- **What to work on**
Leave out the pictures and repeat exactly the lines from the one containing "[2:15.57-2:15.77]" through the final line of the listing below.
*** Raw data ***
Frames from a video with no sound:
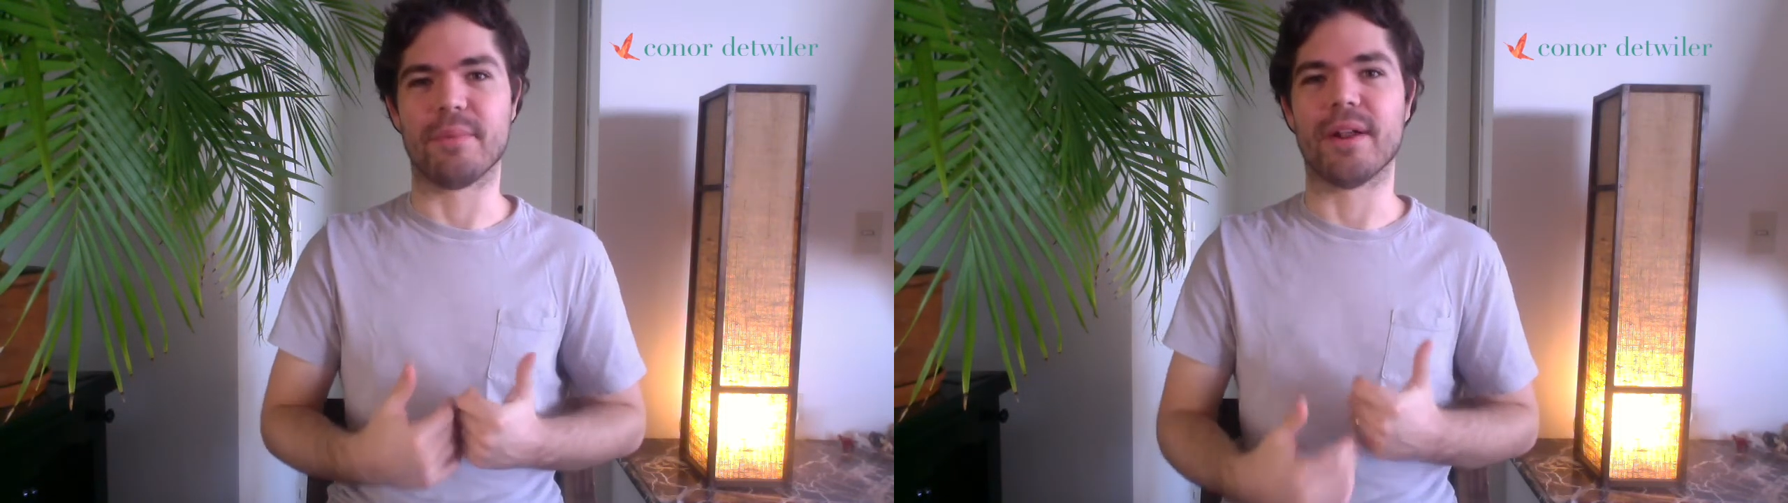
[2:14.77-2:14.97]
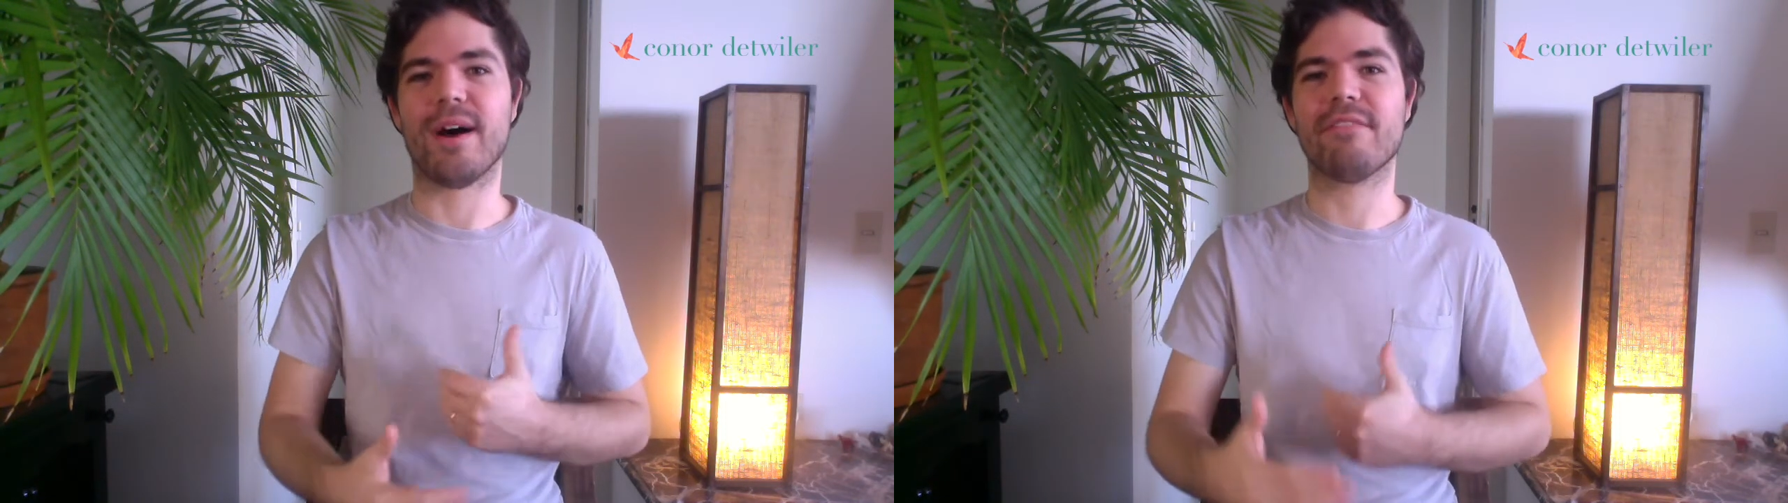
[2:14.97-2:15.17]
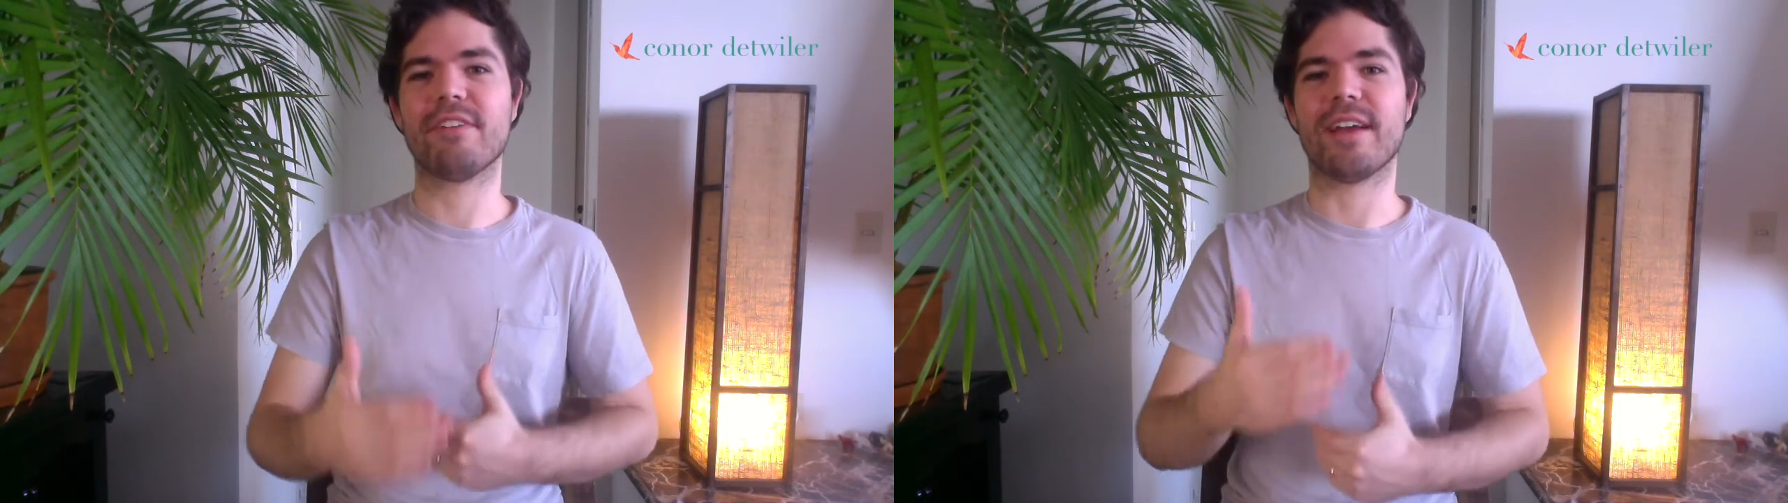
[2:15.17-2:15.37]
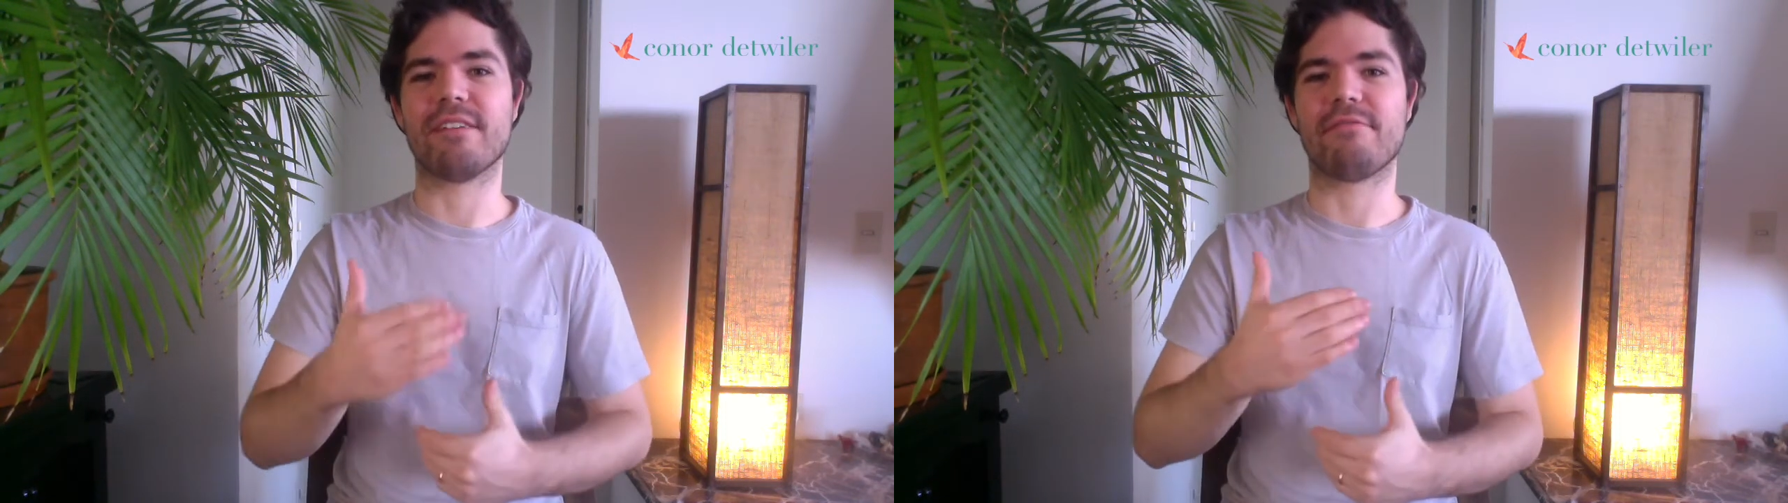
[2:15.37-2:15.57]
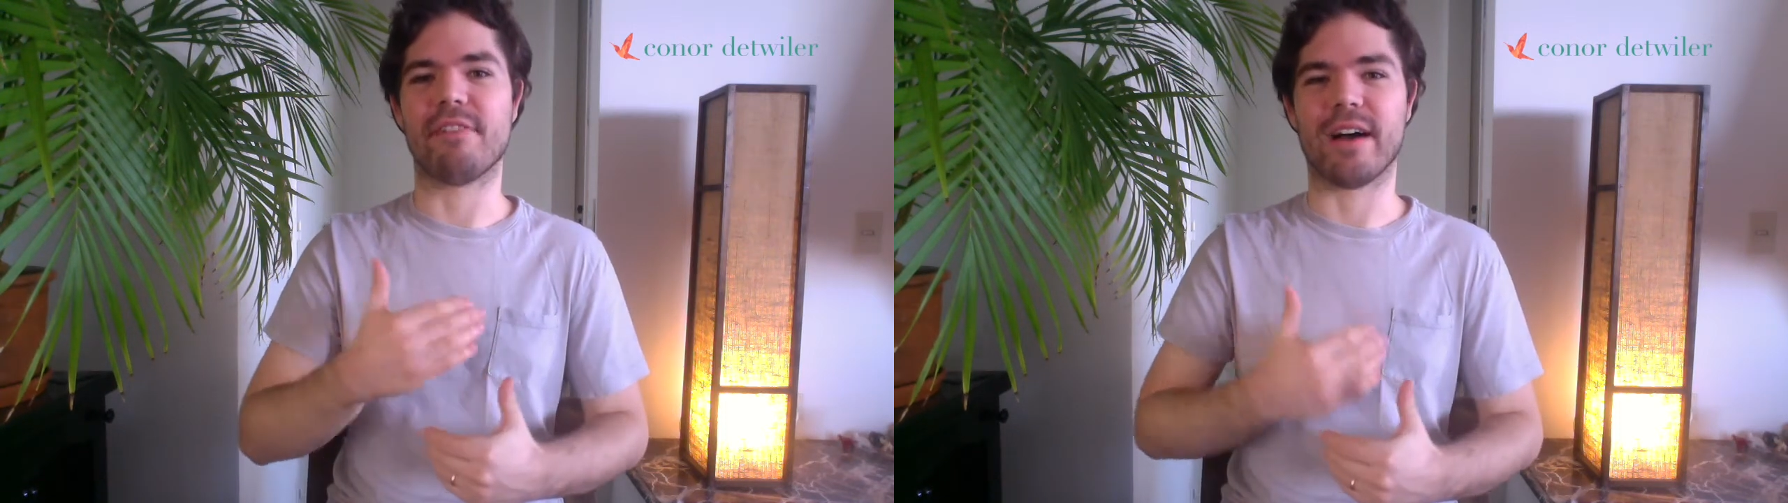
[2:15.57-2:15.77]
But often I
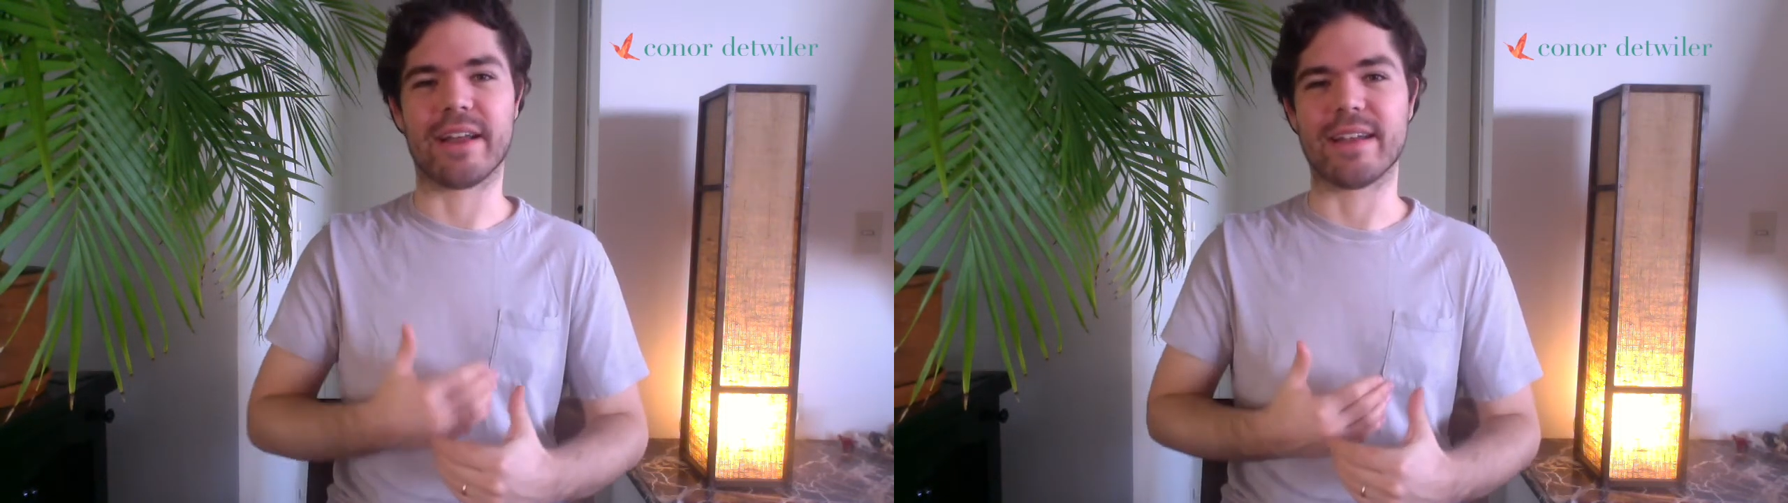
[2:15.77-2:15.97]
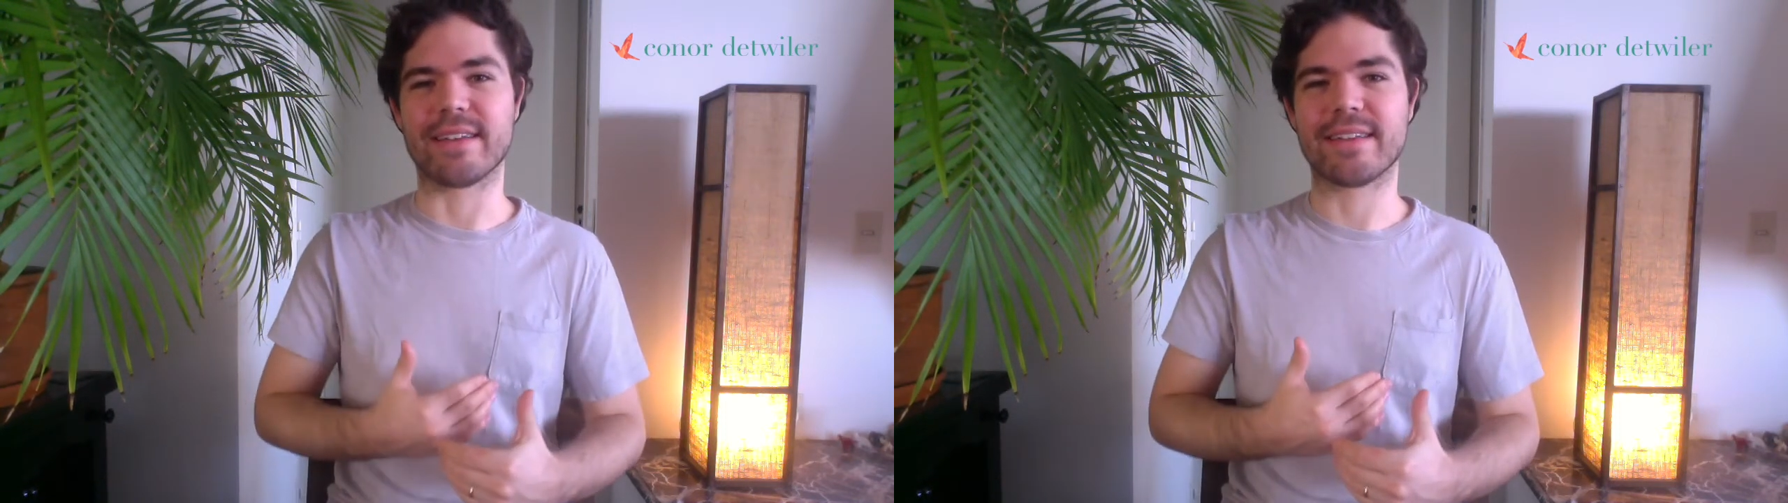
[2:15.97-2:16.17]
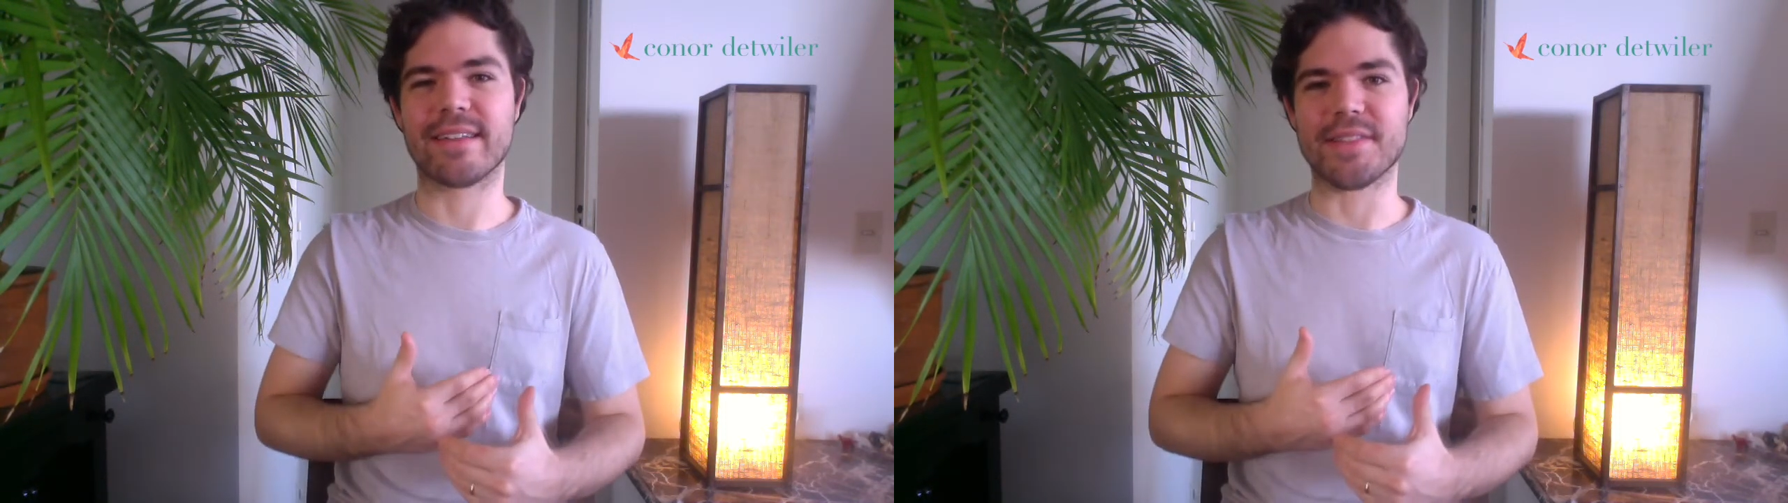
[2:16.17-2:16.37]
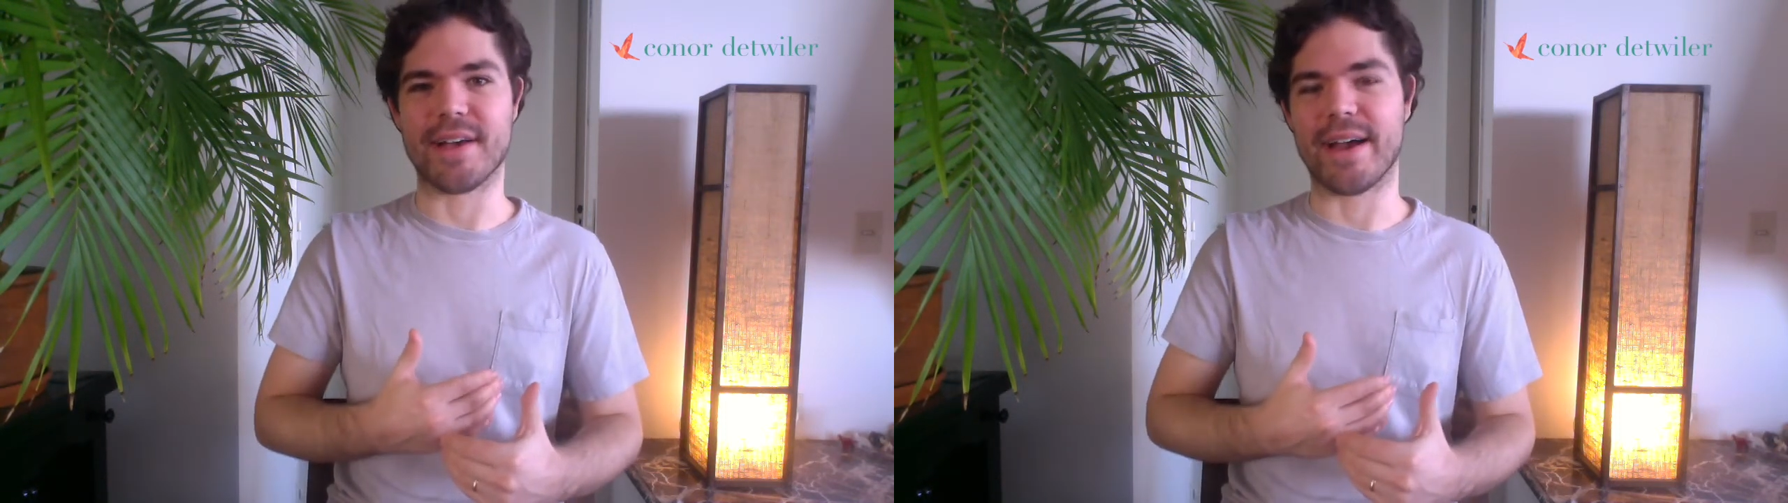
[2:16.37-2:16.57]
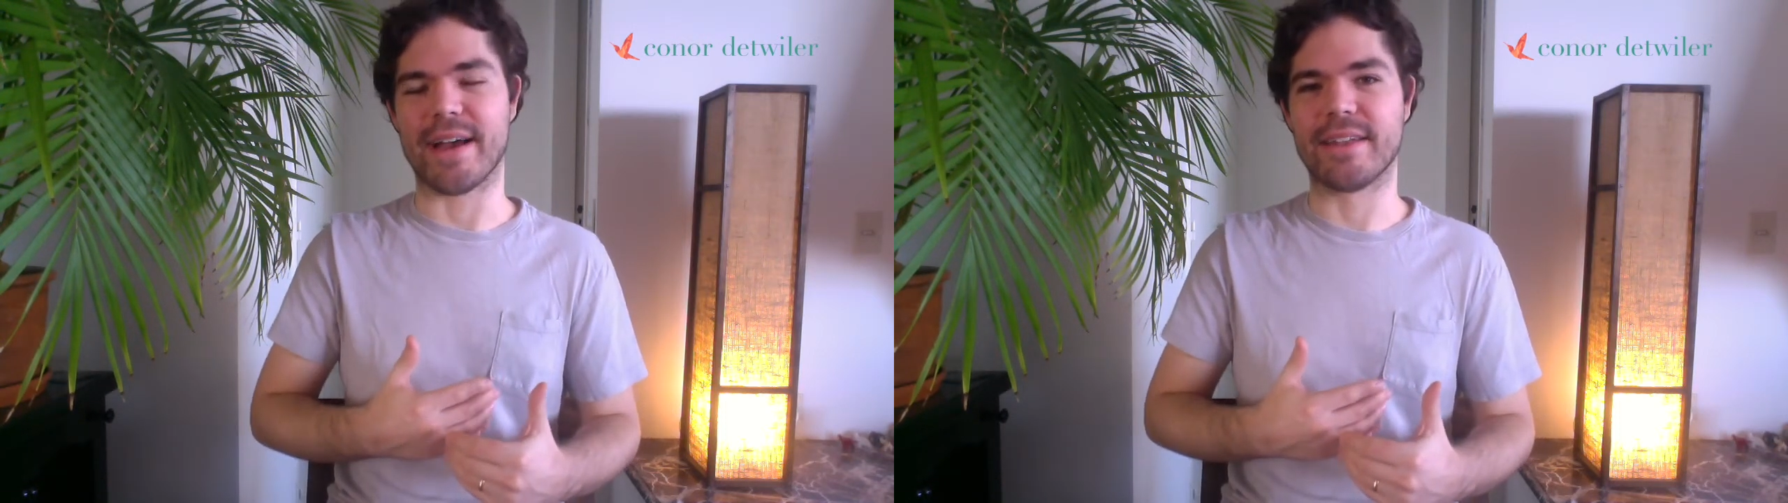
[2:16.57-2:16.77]
find
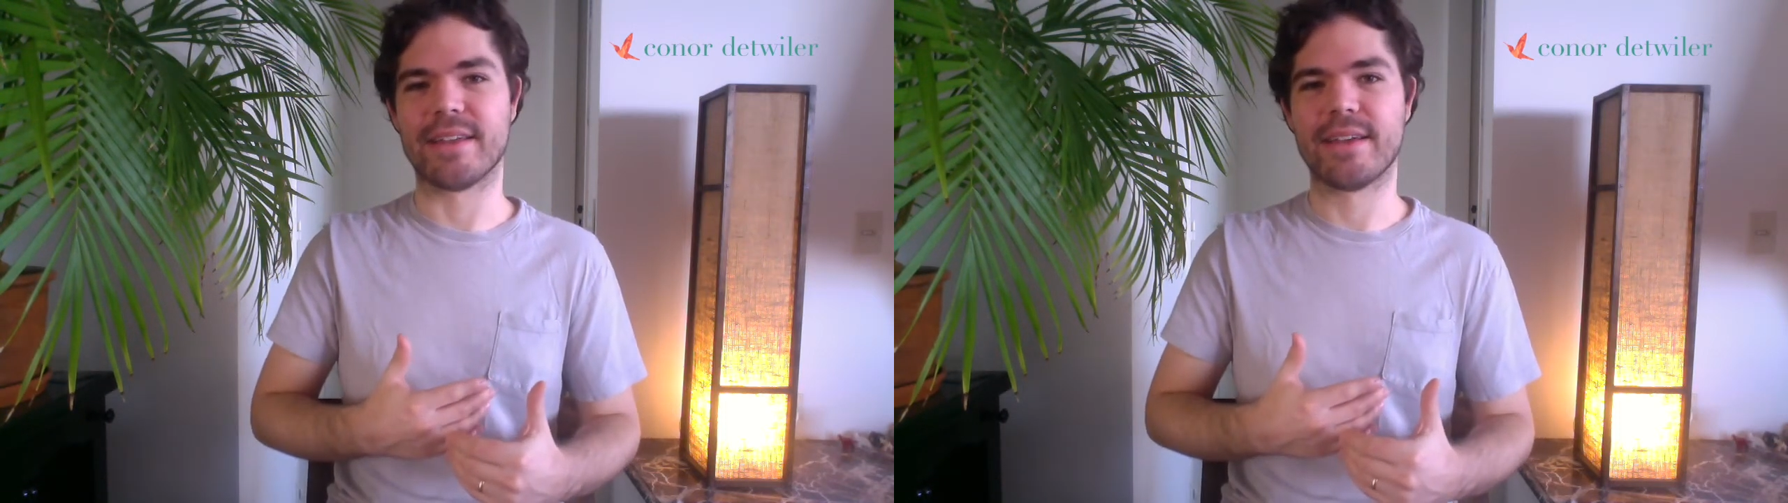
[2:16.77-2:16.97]
that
*** End of Raw data ***
- **Response to the task**
[2:15.57-2:15.77]
But often I
[2:15.77-2:15.97]
[2:15.97-2:16.17]
[2:16.17-2:16.37]
[2:16.37-2:16.57]
[2:16.57-2:16.77]
find
[2:16.77-2:16.97]
that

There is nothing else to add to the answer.